■ What needs to be done: Once the pictures are set aside, output all the records exactly.

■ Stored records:
========================

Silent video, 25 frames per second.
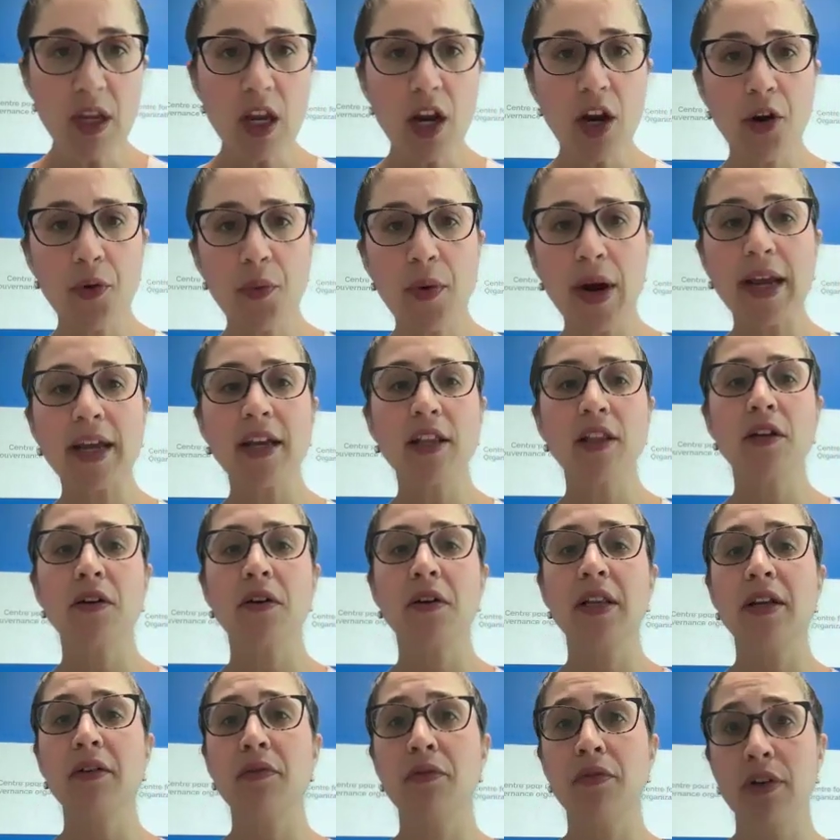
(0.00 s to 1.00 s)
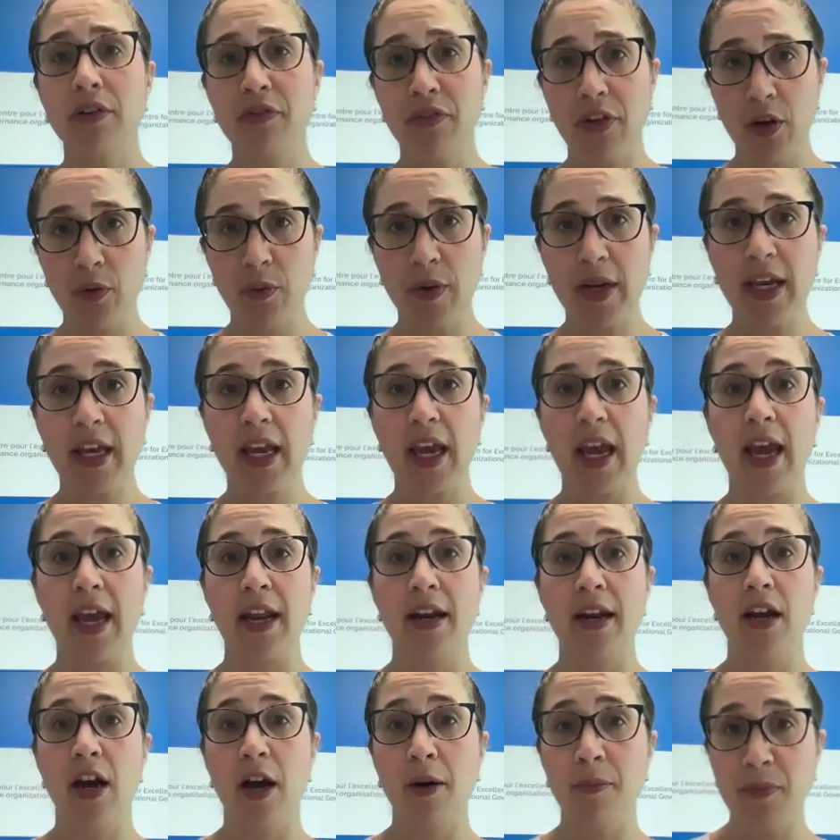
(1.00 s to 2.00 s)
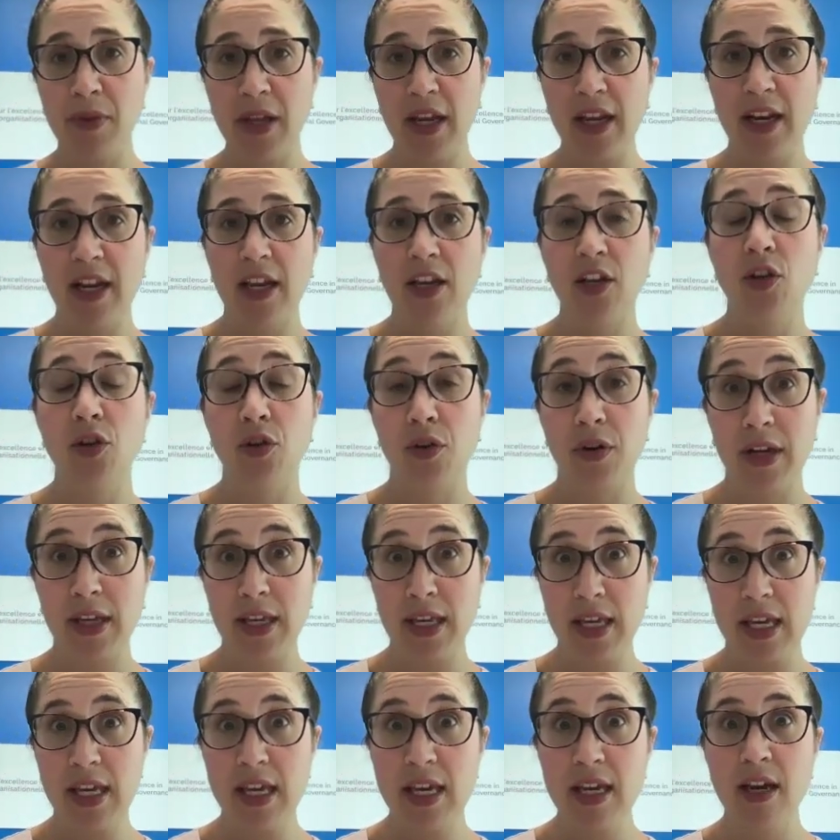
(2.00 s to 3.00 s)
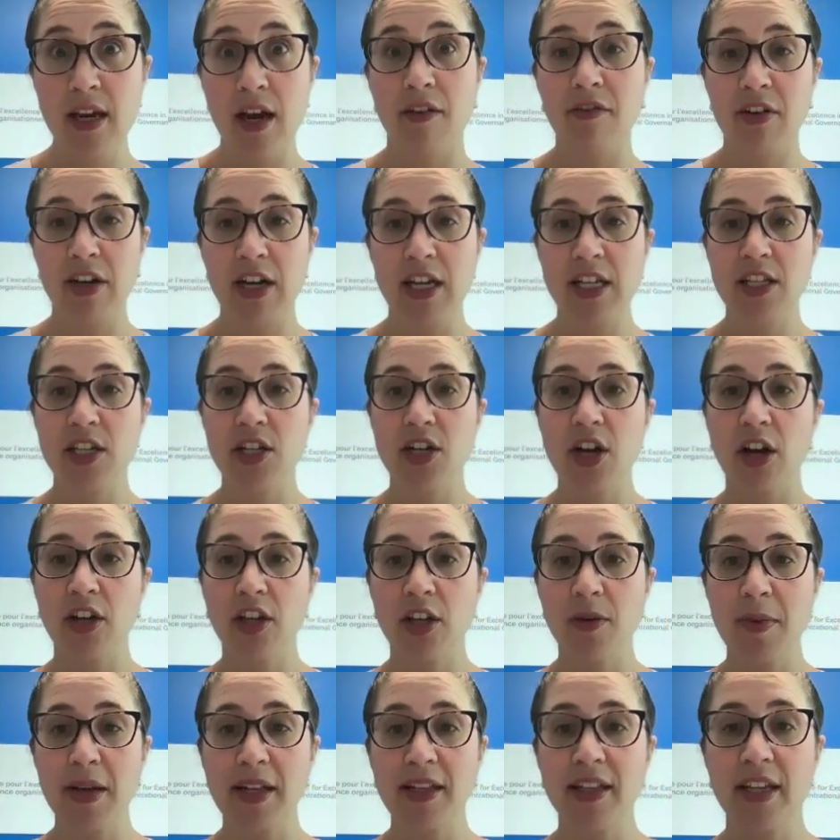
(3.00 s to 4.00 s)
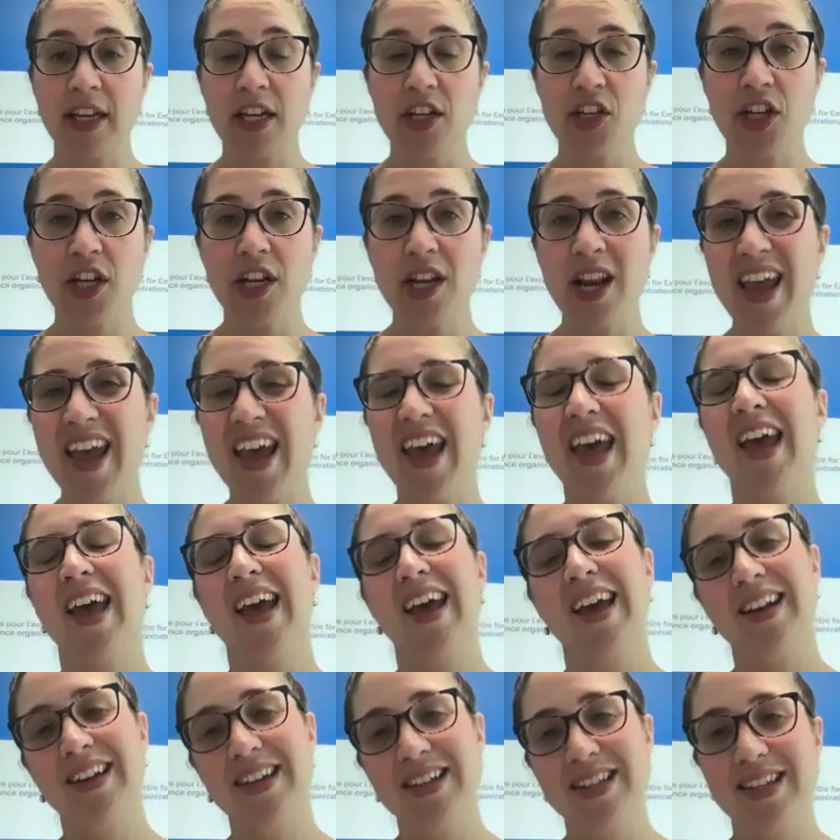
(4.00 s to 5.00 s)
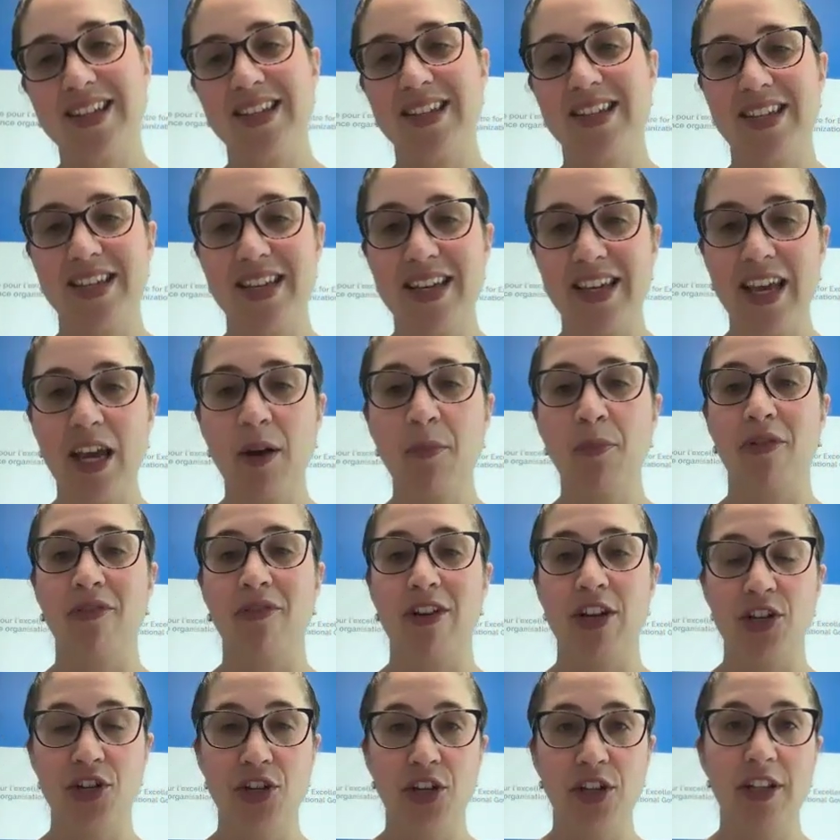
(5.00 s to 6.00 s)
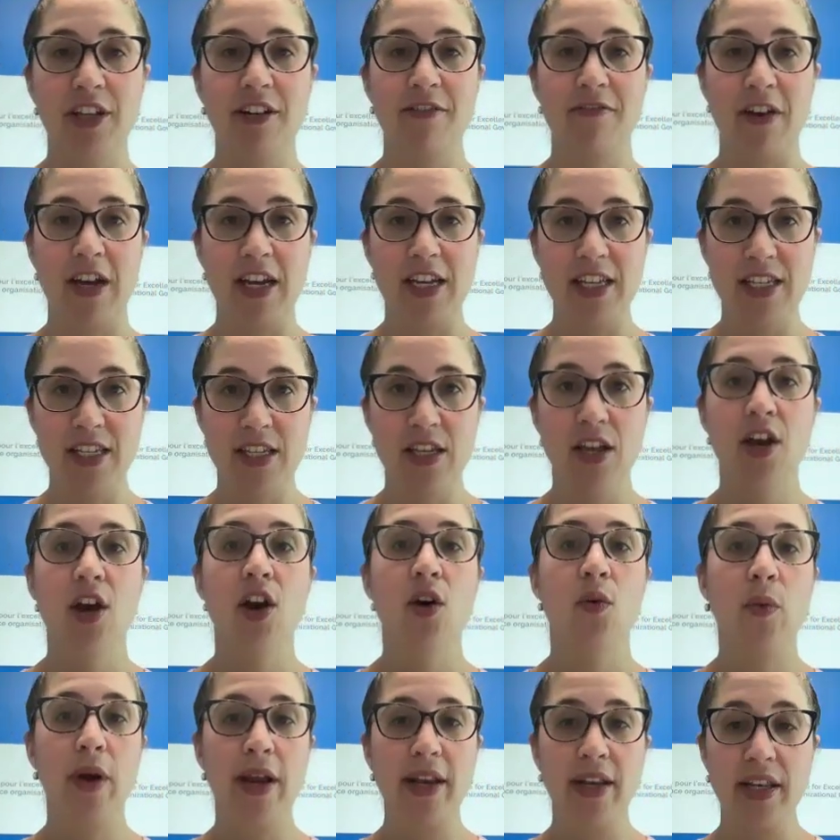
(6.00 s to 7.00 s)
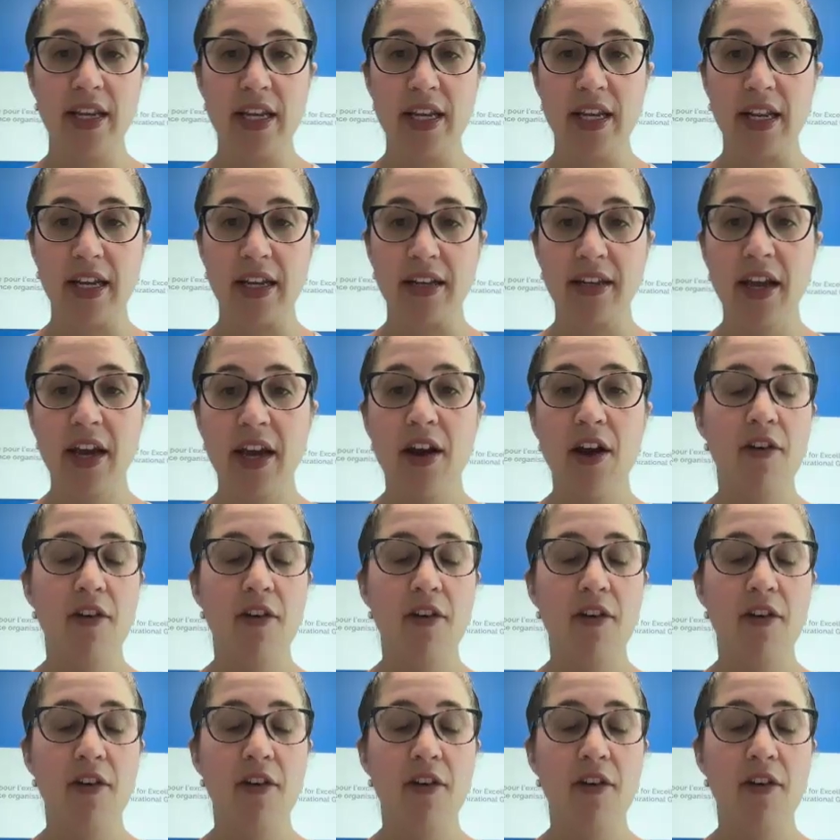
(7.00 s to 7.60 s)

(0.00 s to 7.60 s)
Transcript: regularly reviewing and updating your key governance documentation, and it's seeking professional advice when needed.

========================

■ Result of the exercise:
Silent video, 25 frames per second.
(0.00 s to 1.00 s)
(1.00 s to 2.00 s)
(2.00 s to 3.00 s)
(3.00 s to 4.00 s)
(4.00 s to 5.00 s)
(5.00 s to 6.00 s)
(6.00 s to 7.00 s)
(7.00 s to 7.60 s)

(0.00 s to 7.60 s)
Transcript: regularly reviewing and updating your key governance documentation, and it's seeking professional advice when needed.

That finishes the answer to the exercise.